Activity ▸
Every line below must be given again exactly.

Dataset records ▸

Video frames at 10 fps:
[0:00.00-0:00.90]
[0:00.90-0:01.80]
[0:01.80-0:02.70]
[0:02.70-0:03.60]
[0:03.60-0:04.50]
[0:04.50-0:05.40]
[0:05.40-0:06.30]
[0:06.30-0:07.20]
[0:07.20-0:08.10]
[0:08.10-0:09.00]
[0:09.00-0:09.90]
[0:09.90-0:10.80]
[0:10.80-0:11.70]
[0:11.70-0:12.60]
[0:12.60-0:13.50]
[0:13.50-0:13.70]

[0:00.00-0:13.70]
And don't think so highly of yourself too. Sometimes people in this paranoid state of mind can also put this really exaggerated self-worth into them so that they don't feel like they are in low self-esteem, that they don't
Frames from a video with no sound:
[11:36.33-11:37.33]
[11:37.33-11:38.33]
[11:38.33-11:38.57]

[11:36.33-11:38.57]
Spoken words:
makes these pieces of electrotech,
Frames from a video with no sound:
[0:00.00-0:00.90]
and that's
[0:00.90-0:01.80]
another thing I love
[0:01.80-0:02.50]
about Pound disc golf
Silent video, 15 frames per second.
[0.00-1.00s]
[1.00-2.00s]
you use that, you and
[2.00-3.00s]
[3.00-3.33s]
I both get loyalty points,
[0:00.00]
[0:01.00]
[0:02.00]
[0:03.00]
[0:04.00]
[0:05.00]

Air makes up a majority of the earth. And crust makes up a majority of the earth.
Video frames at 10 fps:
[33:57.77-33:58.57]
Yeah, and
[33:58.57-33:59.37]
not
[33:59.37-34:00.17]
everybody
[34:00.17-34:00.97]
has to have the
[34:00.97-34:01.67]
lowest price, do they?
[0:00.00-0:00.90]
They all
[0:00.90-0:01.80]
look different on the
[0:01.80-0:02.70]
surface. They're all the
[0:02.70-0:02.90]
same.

Solution for this task ▸
Video frames at 10 fps:
[0:00.00-0:00.90]
[0:00.90-0:01.80]
[0:01.80-0:02.70]
[0:02.70-0:03.60]
[0:03.60-0:04.50]
[0:04.50-0:05.40]
[0:05.40-0:06.30]
[0:06.30-0:07.20]
[0:07.20-0:08.10]
[0:08.10-0:09.00]
[0:09.00-0:09.90]
[0:09.90-0:10.80]
[0:10.80-0:11.70]
[0:11.70-0:12.60]
[0:12.60-0:13.50]
[0:13.50-0:13.70]

[0:00.00-0:13.70]
And don't think so highly of yourself too. Sometimes people in this paranoid state of mind can also put this really exaggerated self-worth into them so that they don't feel like they are in low self-esteem, that they don't
Frames from a video with no sound:
[11:36.33-11:37.33]
[11:37.33-11:38.33]
[11:38.33-11:38.57]

[11:36.33-11:38.57]
Spoken words:
makes these pieces of electrotech,
Frames from a video with no sound:
[0:00.00-0:00.90]
and that's
[0:00.90-0:01.80]
another thing I love
[0:01.80-0:02.50]
about Pound disc golf
Silent video, 15 frames per second.
[0.00-1.00s]
[1.00-2.00s]
you use that, you and
[2.00-3.00s]
[3.00-3.33s]
I both get loyalty points,
[0:00.00]
[0:01.00]
[0:02.00]
[0:03.00]
[0:04.00]
[0:05.00]

Air makes up a majority of the earth. And crust makes up a majority of the earth.
Video frames at 10 fps:
[33:57.77-33:58.57]
Yeah, and
[33:58.57-33:59.37]
not
[33:59.37-34:00.17]
everybody
[34:00.17-34:00.97]
has to have the
[34:00.97-34:01.67]
lowest price, do they?
[0:00.00-0:00.90]
They all
[0:00.90-0:01.80]
look different on the
[0:01.80-0:02.70]
surface. They're all the
[0:02.70-0:02.90]
same.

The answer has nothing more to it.